In the south of Fallujah yesterday, US Marines found the armless, legless body of a blonde woman, her throat slashed and her entrails cut out. Benjamin Finnell, a hospital apprentice with the US Navy Corps, said that she had been dead for a while, but at that location for only a day or two. The woman was wearing a blue dress; her face had been disfigured. It was unclear if the remains were the body of the Irish-born aid worker Margaret Hassan, 59, or of Teresa Borcz, 54, a Pole abducted two weeks ago. Both were married to Iraqis and held Iraqi citizenship; both were kidnapped in Baghdad last month.
If it is true that the orgy of violence that buffets Iraq is the fault of the Americans, how then do you explain killing a woman who devoted her life to helping Iraqis in need, who became an Iraqi herself, and who vehemently opposed the war now being waged against her murderers? If murdering Hassan furthers the goals of the insurgents, what exactly are their goals?
"She came to help us and give us prosperity," said Hashim Hassan, a 41-year-old security guard at a surgery. "These terrorists are outsiders ruining Iraq's image. Iraqis would not destroy their own country."
Unemployed Yusuf Ali, 35, said attacking or kidnapping aid workers was a development that would only harm the nation.
"The enemies of Iraq are attacking power stations, oil pipelines and kidnapping foreigners and aid workers at a time when we need them most. Aid workers would be flowing into Falluja right now if they didn't fear decapitation," he said.
As Tariq Ramadan might ask, who gains from such barbarity?
A destabilized and weak Iraq might please the Theocracy in Iran. An anarchic Iraq would be one less worry for the totalitarians of the region such as Syria, Saudi Arabia, Eygpt. And a nihilistic bloodfest seems to be the preferred mode of political expression for the Wahabbi wing of the Religion of Peace®.
And what do the perpetrators hope to gain? Power . . . of some sort. Even if it only the power to destroy. Even if it is only the power to take the life of a bound and blindfolded pacifist.
Should we (can we) negotiate with these people? Should we consider the conditions that have driven them to such actions?
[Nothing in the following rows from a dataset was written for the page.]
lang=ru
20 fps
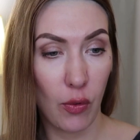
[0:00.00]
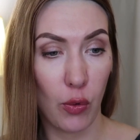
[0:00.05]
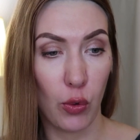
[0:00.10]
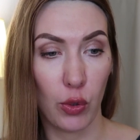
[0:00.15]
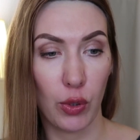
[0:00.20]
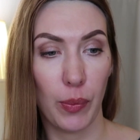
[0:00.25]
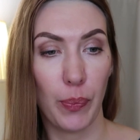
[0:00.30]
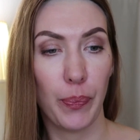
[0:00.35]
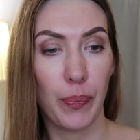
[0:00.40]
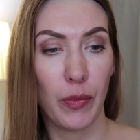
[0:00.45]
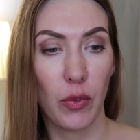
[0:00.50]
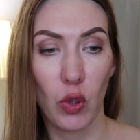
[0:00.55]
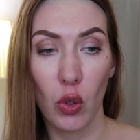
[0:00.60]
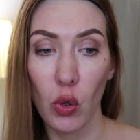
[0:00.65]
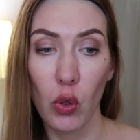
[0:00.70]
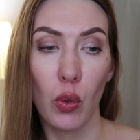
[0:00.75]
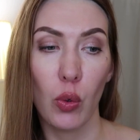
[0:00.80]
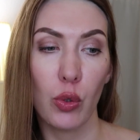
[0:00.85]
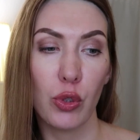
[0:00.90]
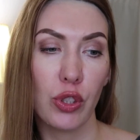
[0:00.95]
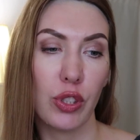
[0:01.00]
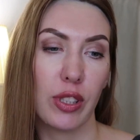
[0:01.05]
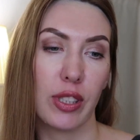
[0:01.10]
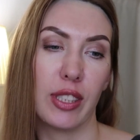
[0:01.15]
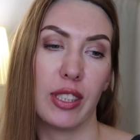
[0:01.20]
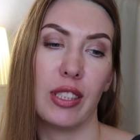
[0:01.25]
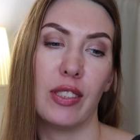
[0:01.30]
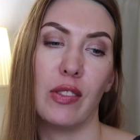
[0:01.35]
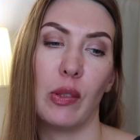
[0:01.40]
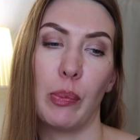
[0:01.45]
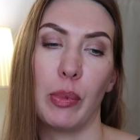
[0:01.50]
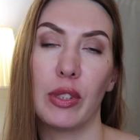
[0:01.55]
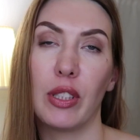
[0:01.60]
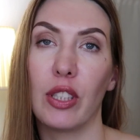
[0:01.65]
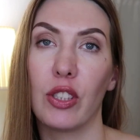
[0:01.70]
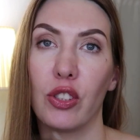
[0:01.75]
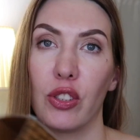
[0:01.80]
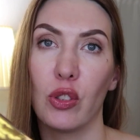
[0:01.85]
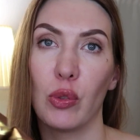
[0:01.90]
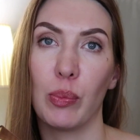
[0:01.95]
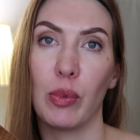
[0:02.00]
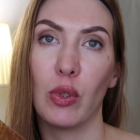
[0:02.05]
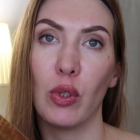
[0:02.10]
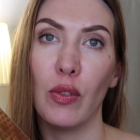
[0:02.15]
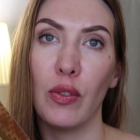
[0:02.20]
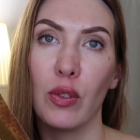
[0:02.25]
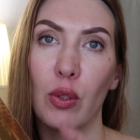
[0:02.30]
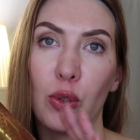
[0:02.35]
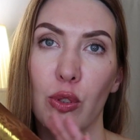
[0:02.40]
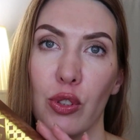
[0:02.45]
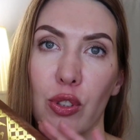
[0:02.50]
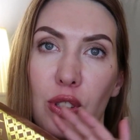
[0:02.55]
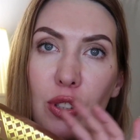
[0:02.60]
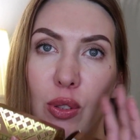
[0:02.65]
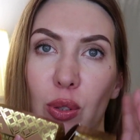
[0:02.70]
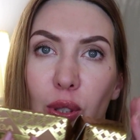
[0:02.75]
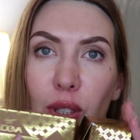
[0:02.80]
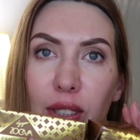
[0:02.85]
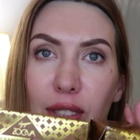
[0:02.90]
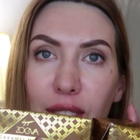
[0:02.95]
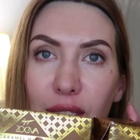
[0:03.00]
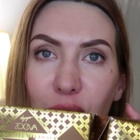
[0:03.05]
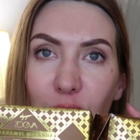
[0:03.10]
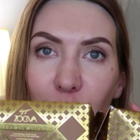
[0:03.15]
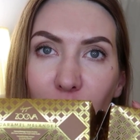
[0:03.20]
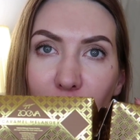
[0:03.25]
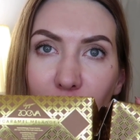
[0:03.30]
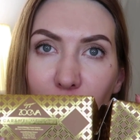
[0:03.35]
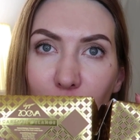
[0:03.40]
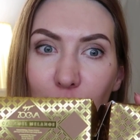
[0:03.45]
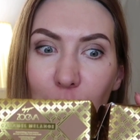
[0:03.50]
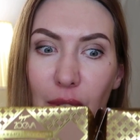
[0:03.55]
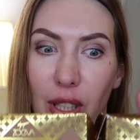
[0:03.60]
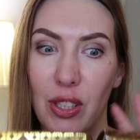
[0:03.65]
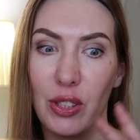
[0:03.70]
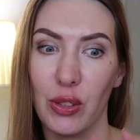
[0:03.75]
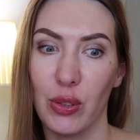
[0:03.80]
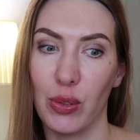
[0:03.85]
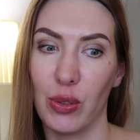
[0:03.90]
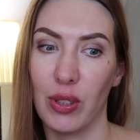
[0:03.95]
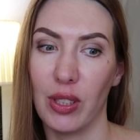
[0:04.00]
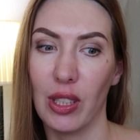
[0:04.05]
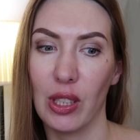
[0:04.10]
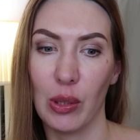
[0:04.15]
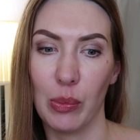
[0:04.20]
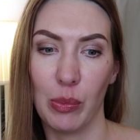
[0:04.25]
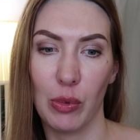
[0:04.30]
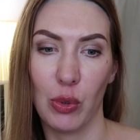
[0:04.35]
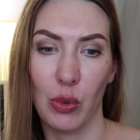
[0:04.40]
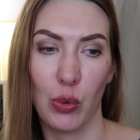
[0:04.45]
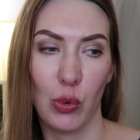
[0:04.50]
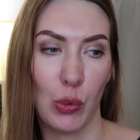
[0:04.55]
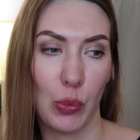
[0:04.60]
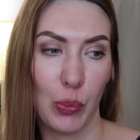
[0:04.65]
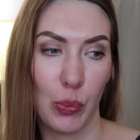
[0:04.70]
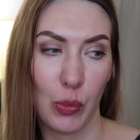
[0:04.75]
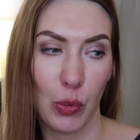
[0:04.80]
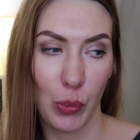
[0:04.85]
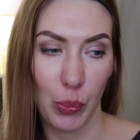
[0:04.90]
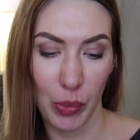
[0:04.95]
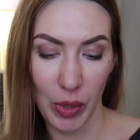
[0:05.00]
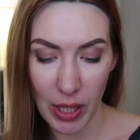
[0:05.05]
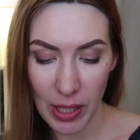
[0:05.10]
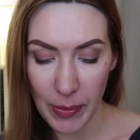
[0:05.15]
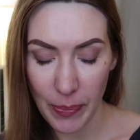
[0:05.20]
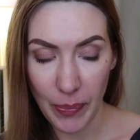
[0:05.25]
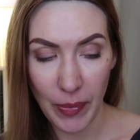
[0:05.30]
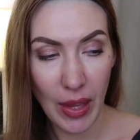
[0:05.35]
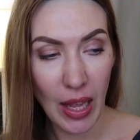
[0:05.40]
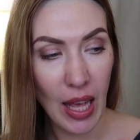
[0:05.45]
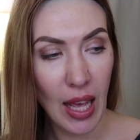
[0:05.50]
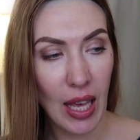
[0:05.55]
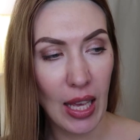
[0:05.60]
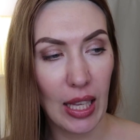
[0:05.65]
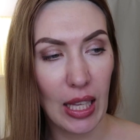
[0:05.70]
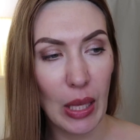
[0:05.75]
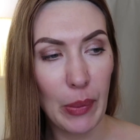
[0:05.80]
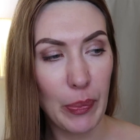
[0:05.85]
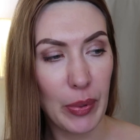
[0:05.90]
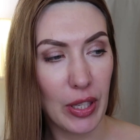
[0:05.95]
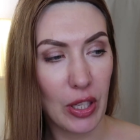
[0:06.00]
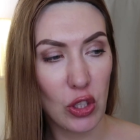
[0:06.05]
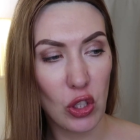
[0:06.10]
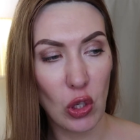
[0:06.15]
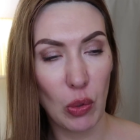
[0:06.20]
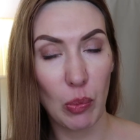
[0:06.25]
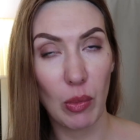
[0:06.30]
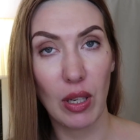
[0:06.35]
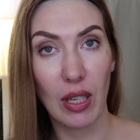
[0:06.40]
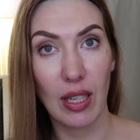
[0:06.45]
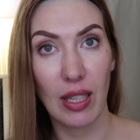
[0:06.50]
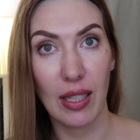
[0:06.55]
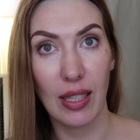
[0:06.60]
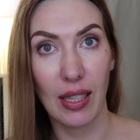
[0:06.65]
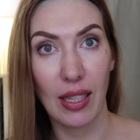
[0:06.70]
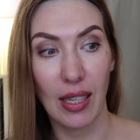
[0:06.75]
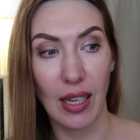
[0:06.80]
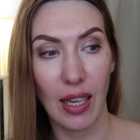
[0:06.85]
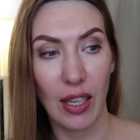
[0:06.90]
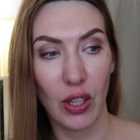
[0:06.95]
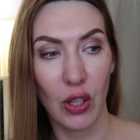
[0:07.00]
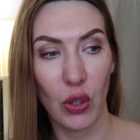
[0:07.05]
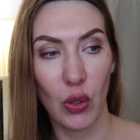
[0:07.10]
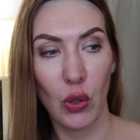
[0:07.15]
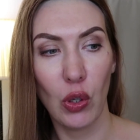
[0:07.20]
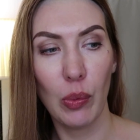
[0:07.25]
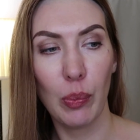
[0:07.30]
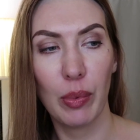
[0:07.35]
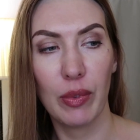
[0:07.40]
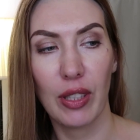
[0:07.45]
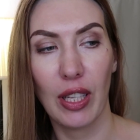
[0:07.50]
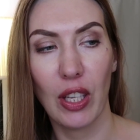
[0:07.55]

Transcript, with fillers: Вот. Но очень красивая подарочная упаковка, очень недорого стоит, так что рекомендую купить. И перейдем к iHerb.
Or should we be more concerned about killing them as quickly and efficiently as possible?
Even the Arab world seems revolted by such a cowardly empty gesture:
Al-Jazeera, the Arabic news channel that was given the video and has aired the beheadings of several Western hostages, refused to broadcast what must rank as a new low even by the barbaric standards of Iraq’s insurgency: a woman executed during the holy festival of Ramadan.
Hopefully their disgust is broad and deep rather than circumstantial. Hopefully, the Muslim world will voice their revulsion and ostracize the minority who commit barbaric acts of cruelty in the name of Islam.
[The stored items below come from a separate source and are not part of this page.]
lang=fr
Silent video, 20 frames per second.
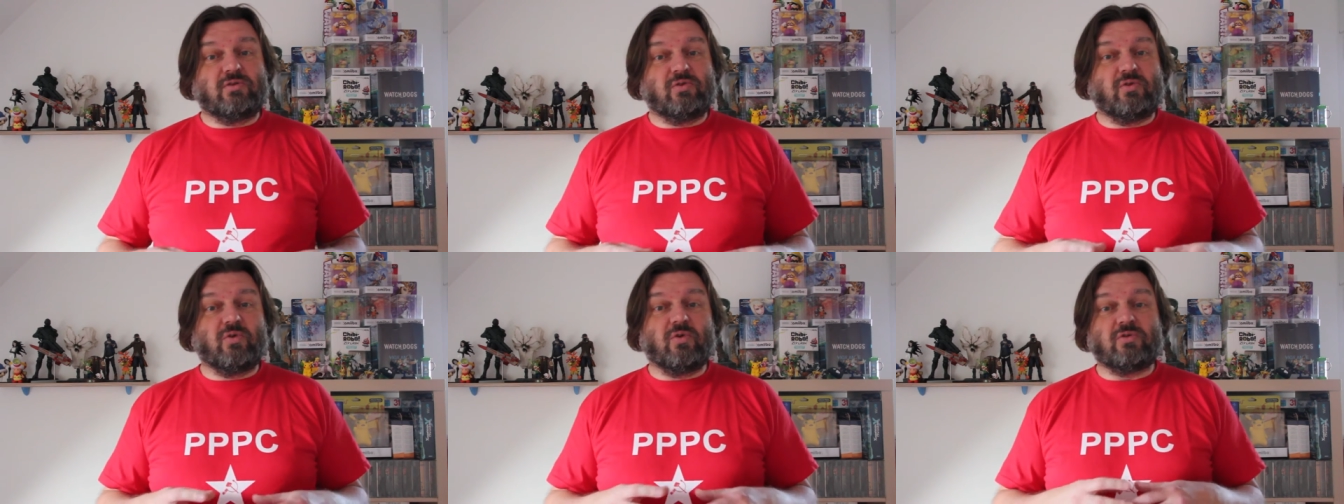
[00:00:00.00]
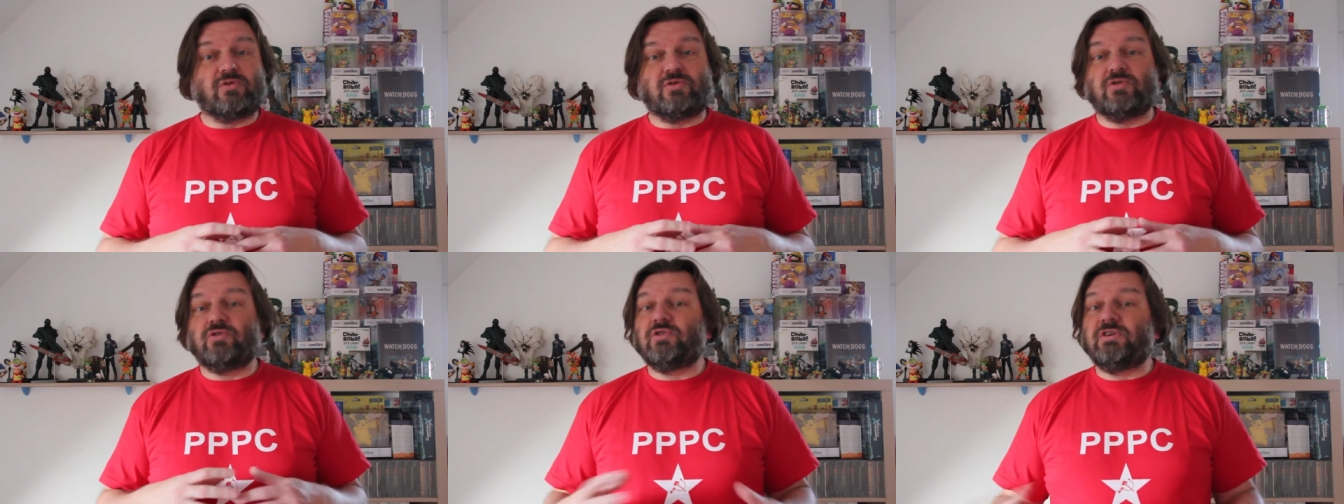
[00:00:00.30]

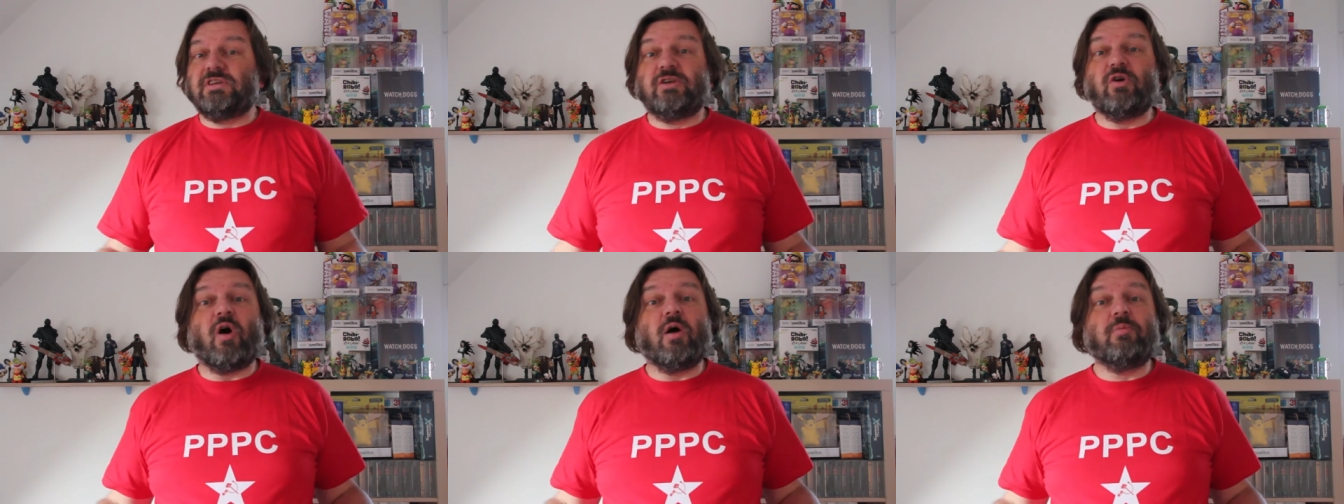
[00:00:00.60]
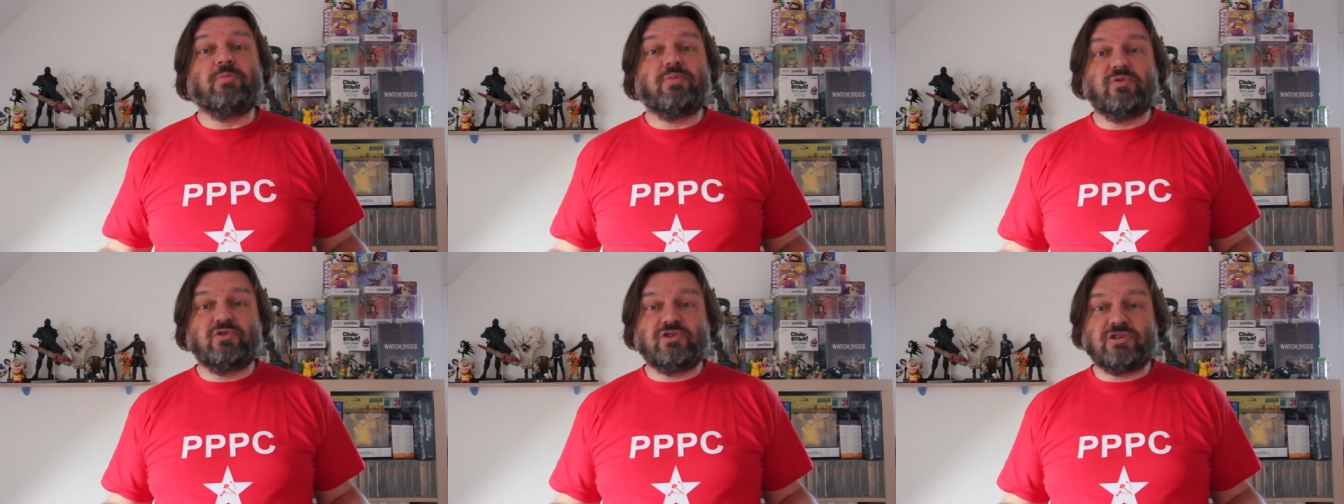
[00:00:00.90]
donc il n'y
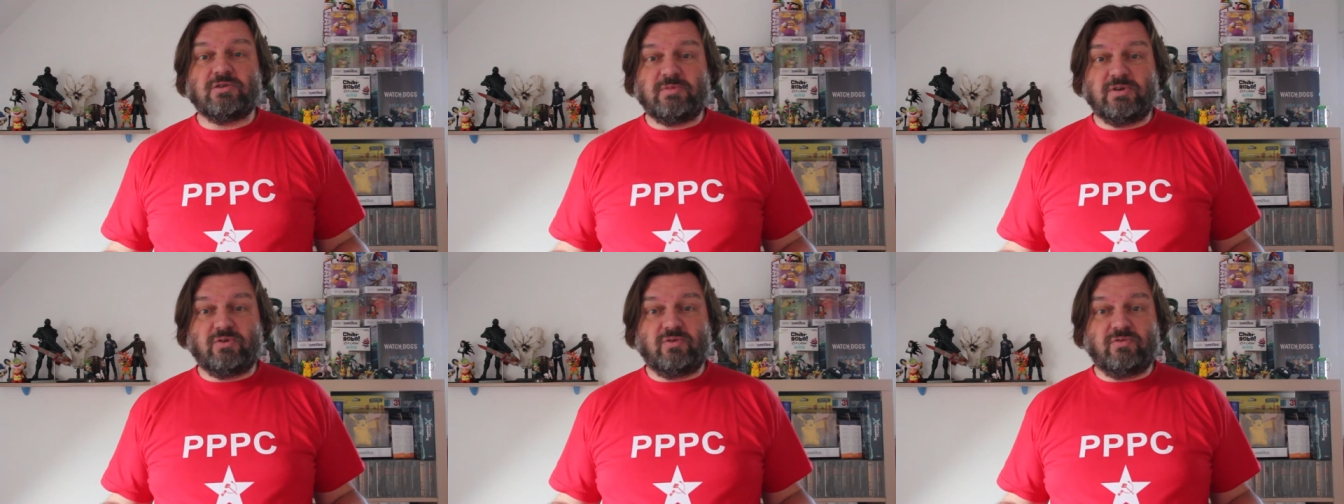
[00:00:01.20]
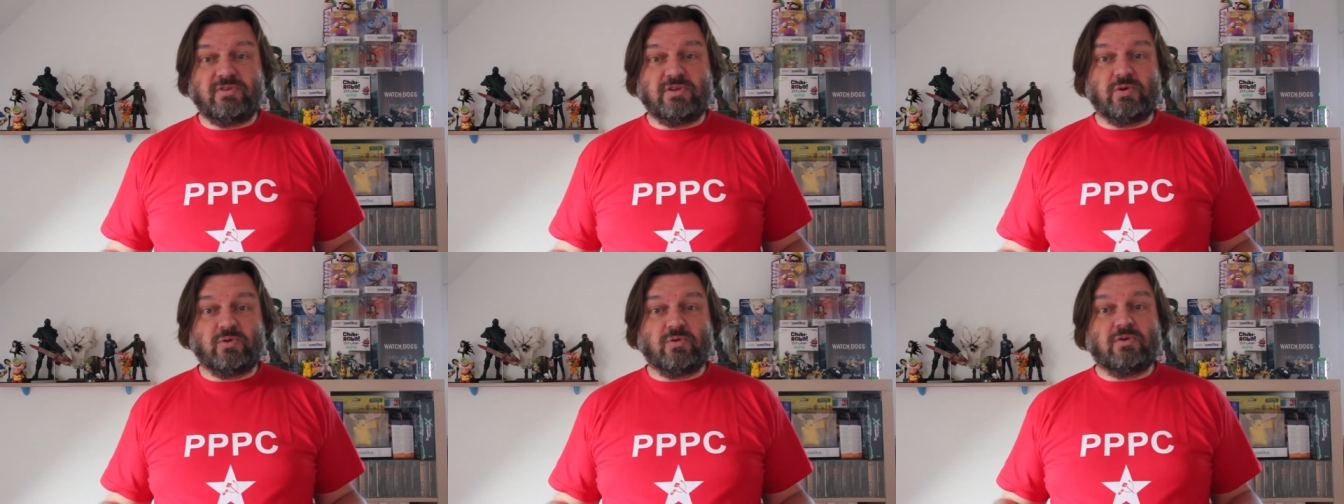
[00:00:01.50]
aura plus jamais de
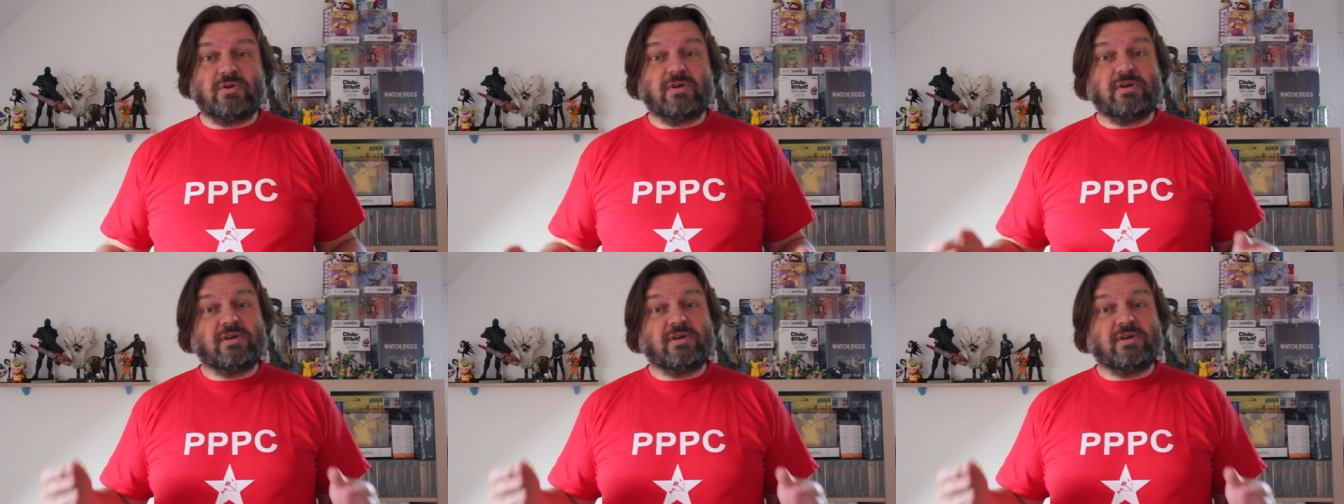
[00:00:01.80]
vidéo.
If not, we have enough Marines to kill each and every fascist jihadi. It will take time, and it will be ugly, but that is the direction we’re headed.
Or the Islamic world can reject the extremist cancer than infects it without the need for radical surgery performed by the English-speaking allies (with backup from Drs. Italy, Poland, and Vanatu).
That would be better for everyone involved. We can hope that the for once this fatalistic, self-defeating culture can defy expectations and behave like the wise civilization it claims to be.
That might just give some slight meaning to Hassan's death.